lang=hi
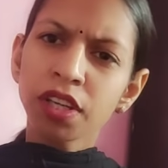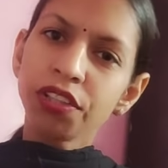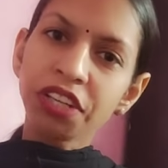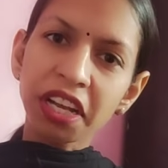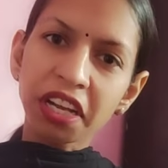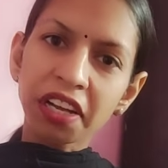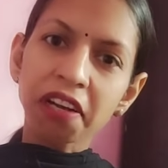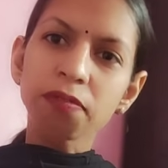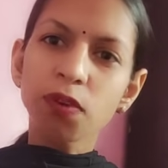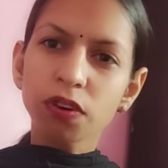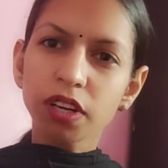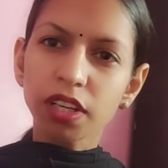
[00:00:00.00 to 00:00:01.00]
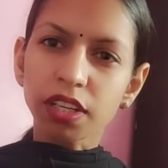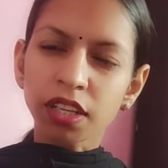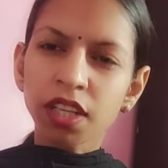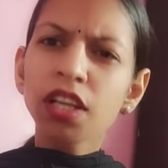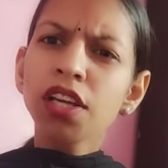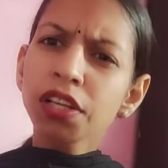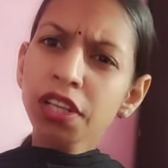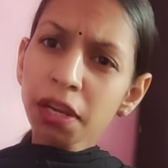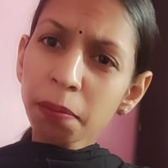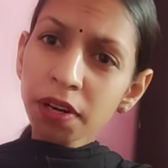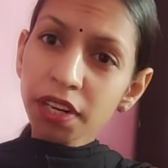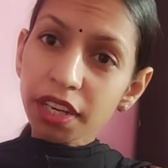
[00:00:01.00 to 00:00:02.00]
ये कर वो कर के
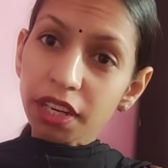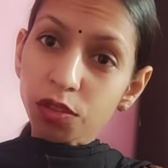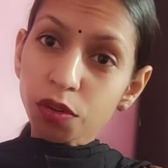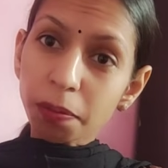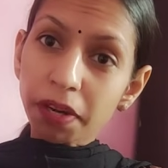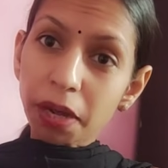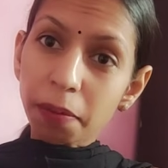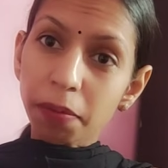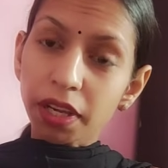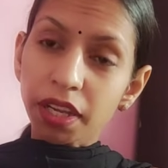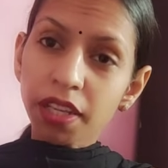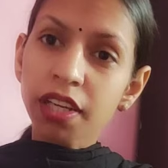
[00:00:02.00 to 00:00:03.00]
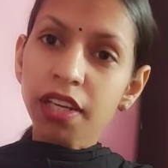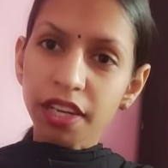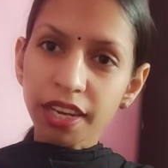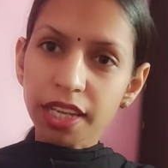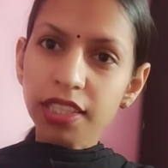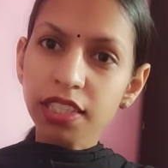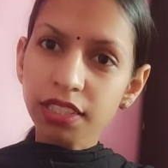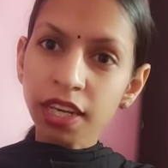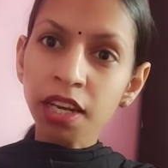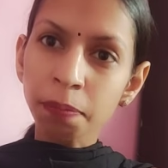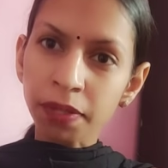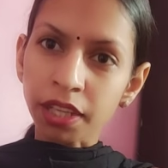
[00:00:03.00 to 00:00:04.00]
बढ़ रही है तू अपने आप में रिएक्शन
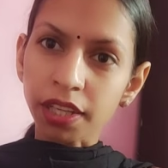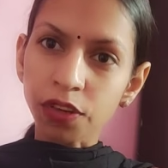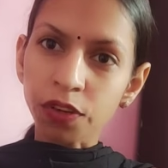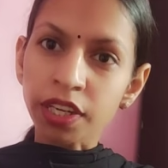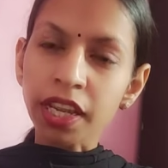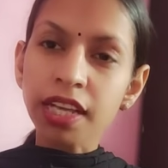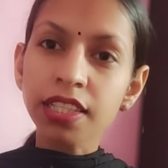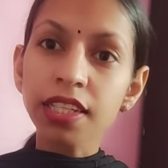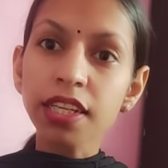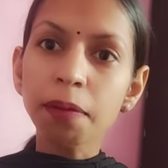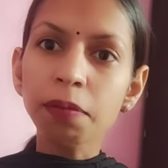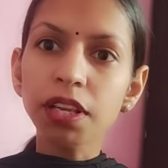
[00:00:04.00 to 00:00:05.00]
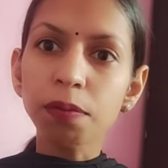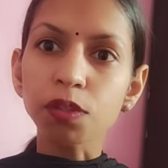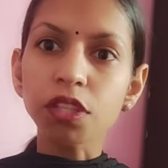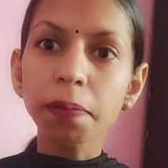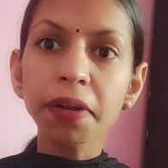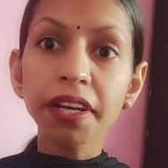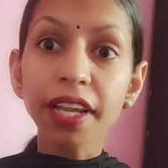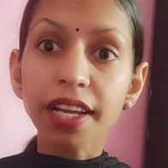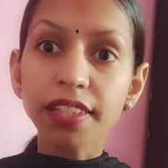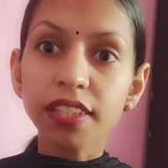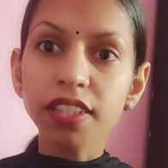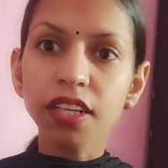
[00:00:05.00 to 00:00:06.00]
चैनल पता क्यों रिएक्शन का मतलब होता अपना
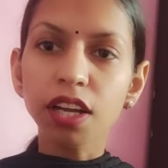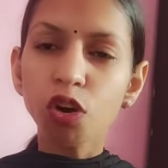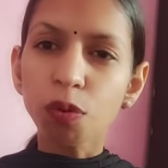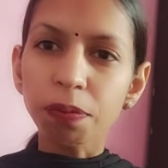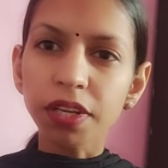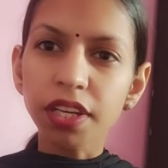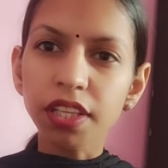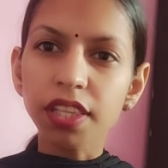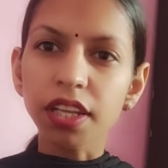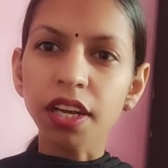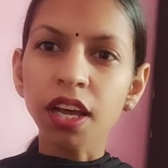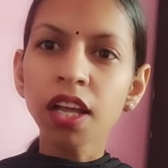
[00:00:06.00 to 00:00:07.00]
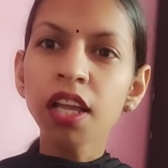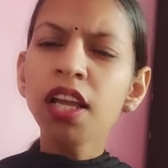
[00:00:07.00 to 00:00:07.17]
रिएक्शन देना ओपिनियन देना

● ● ● ●

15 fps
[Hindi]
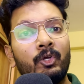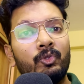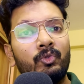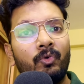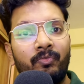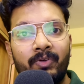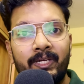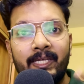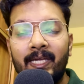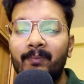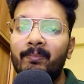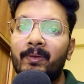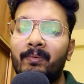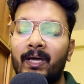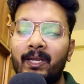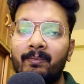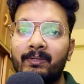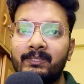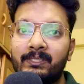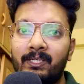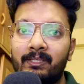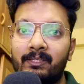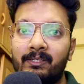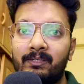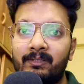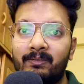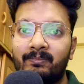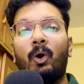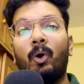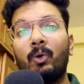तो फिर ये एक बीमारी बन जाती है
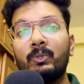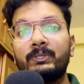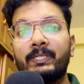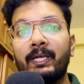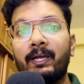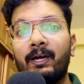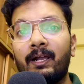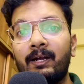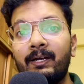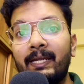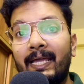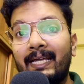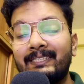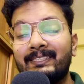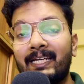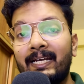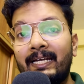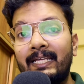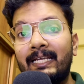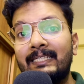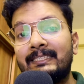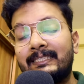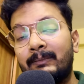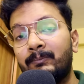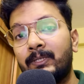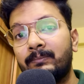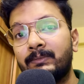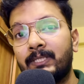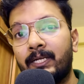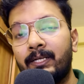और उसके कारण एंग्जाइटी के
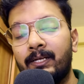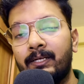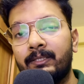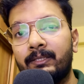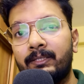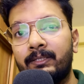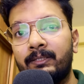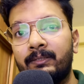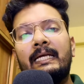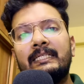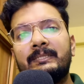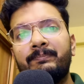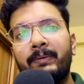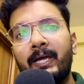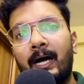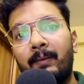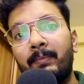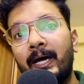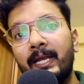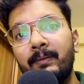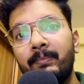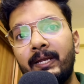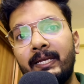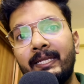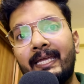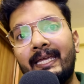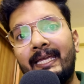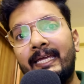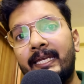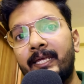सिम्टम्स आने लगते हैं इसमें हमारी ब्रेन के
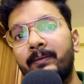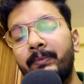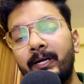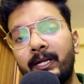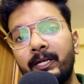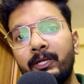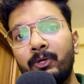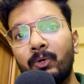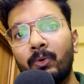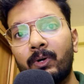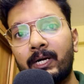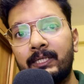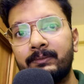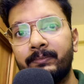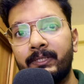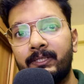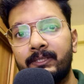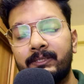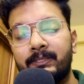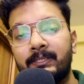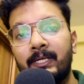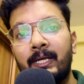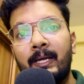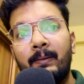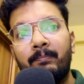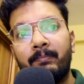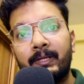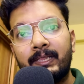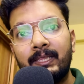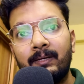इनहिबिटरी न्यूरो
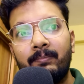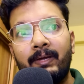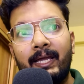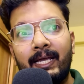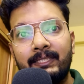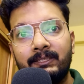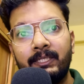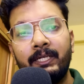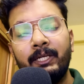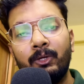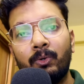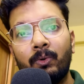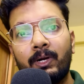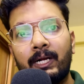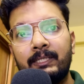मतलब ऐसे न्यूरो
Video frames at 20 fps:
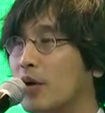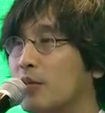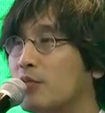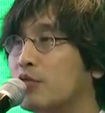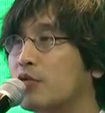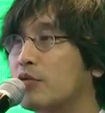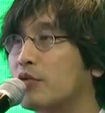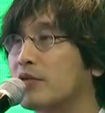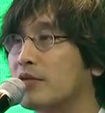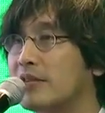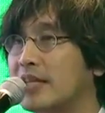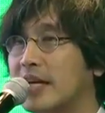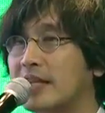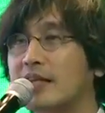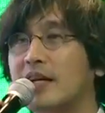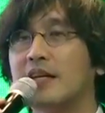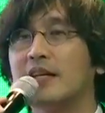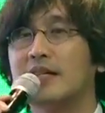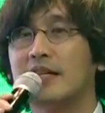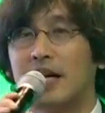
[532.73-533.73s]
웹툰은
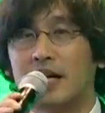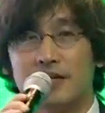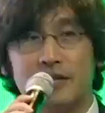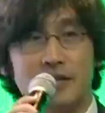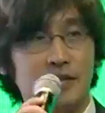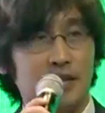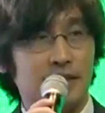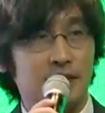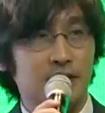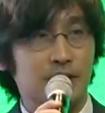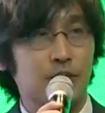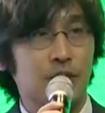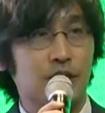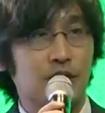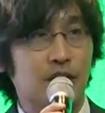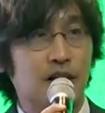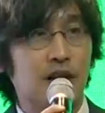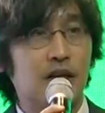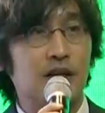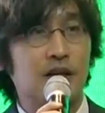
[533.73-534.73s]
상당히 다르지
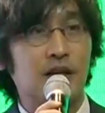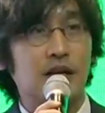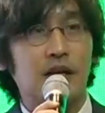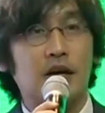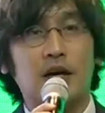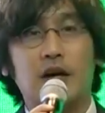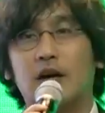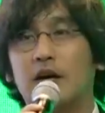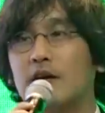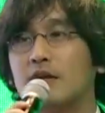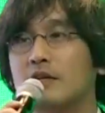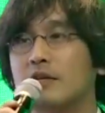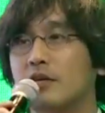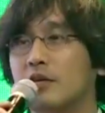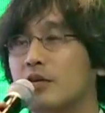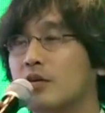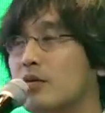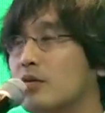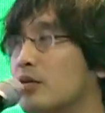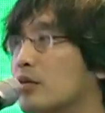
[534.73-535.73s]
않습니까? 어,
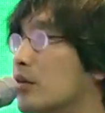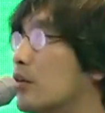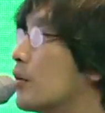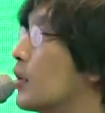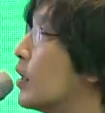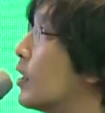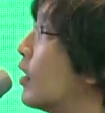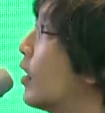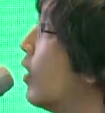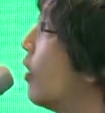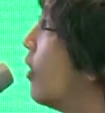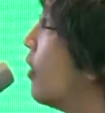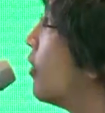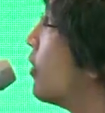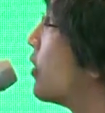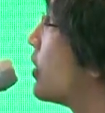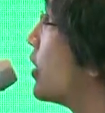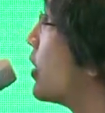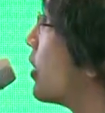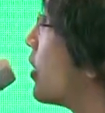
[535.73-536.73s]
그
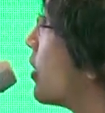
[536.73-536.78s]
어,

● ● ● ●

| What is being asked |
A clean copy is needed of the lines above from the one with "[00:00:02.00 to 00:00:03.00]" up to and including the one with "[00:00:06.00 to 00:00:07.00]". Please set it down exactly, with no pictures.

| Problem solution |
[00:00:02.00 to 00:00:03.00]
[00:00:03.00 to 00:00:04.00]
बढ़ रही है तू अपने आप में रिएक्शन
[00:00:04.00 to 00:00:05.00]
[00:00:05.00 to 00:00:06.00]
चैनल पता क्यों रिएक्शन का मतलब होता अपना
[00:00:06.00 to 00:00:07.00]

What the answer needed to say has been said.